* [Task to carry out]: Please copy all of the entries exactly, but drop every picture.

* [Collected data entries]:
====================

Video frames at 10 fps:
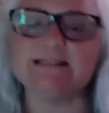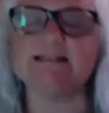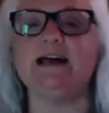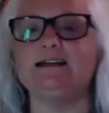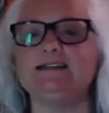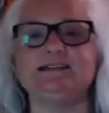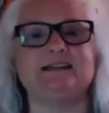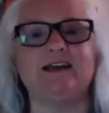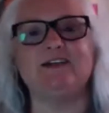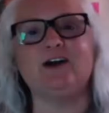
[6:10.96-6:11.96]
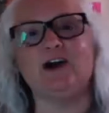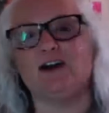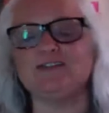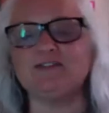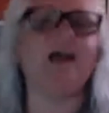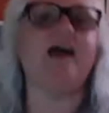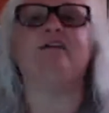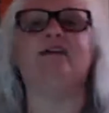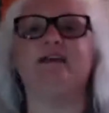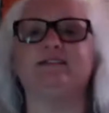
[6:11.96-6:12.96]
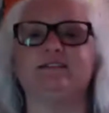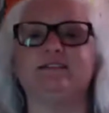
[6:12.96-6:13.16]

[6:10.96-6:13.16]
had to sign the card, the Flannerys.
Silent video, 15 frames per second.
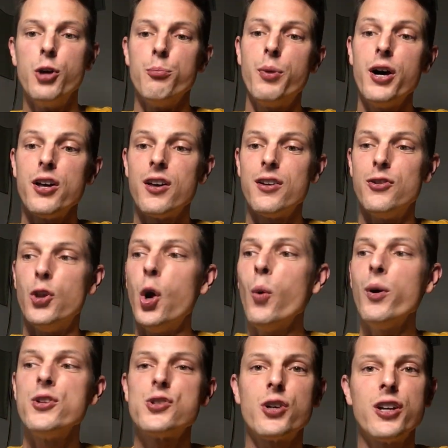but no
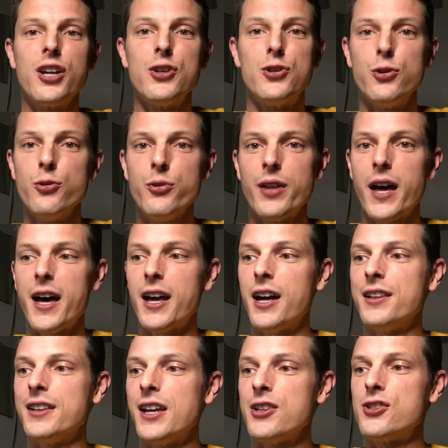one's going to do that
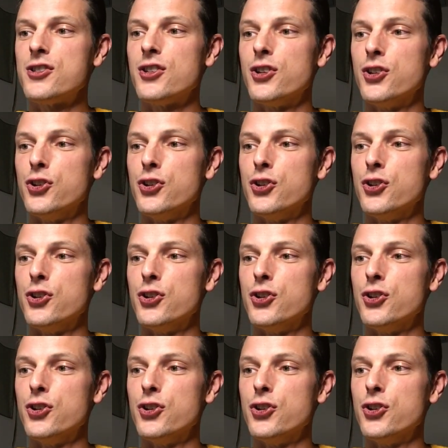unless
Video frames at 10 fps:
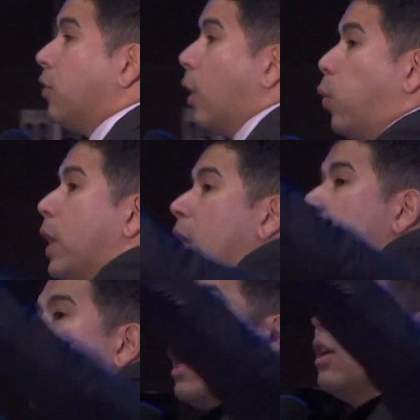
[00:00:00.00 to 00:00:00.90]
that we
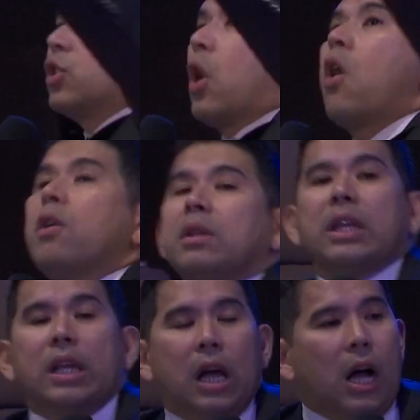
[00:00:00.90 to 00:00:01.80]
turn
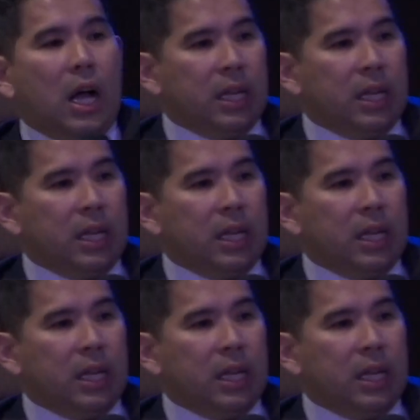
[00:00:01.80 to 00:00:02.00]
to God,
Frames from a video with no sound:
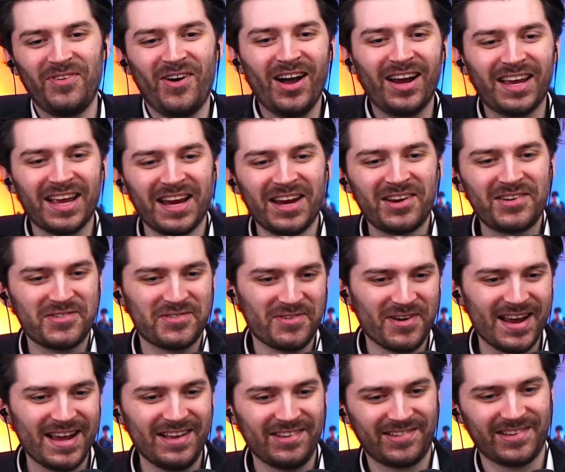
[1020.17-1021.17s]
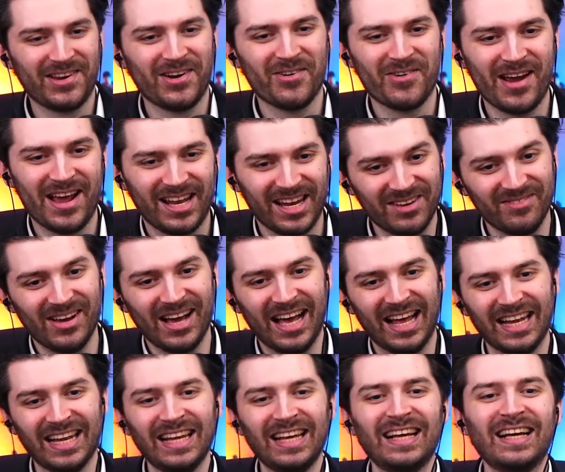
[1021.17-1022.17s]
fucking crazy already,
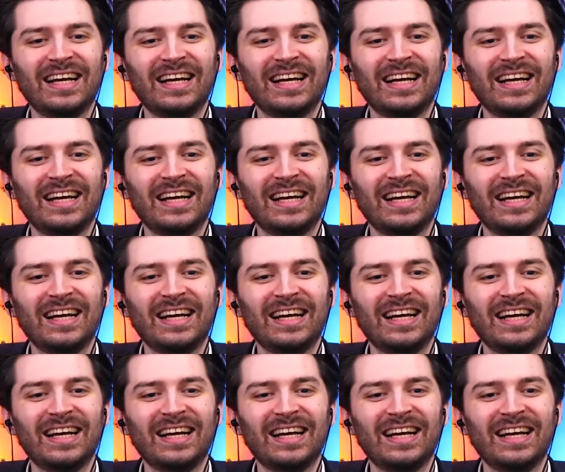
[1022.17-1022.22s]
man.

====================

* [Answer box]:
Video frames at 10 fps:
[6:10.96-6:11.96]
[6:11.96-6:12.96]
[6:12.96-6:13.16]

[6:10.96-6:13.16]
had to sign the card, the Flannerys.
Silent video, 15 frames per second.
but no
one's going to do that
unless
Video frames at 10 fps:
[00:00:00.00 to 00:00:00.90]
that we
[00:00:00.90 to 00:00:01.80]
turn
[00:00:01.80 to 00:00:02.00]
to God,
Frames from a video with no sound:
[1020.17-1021.17s]
[1021.17-1022.17s]
fucking crazy already,
[1022.17-1022.22s]
man.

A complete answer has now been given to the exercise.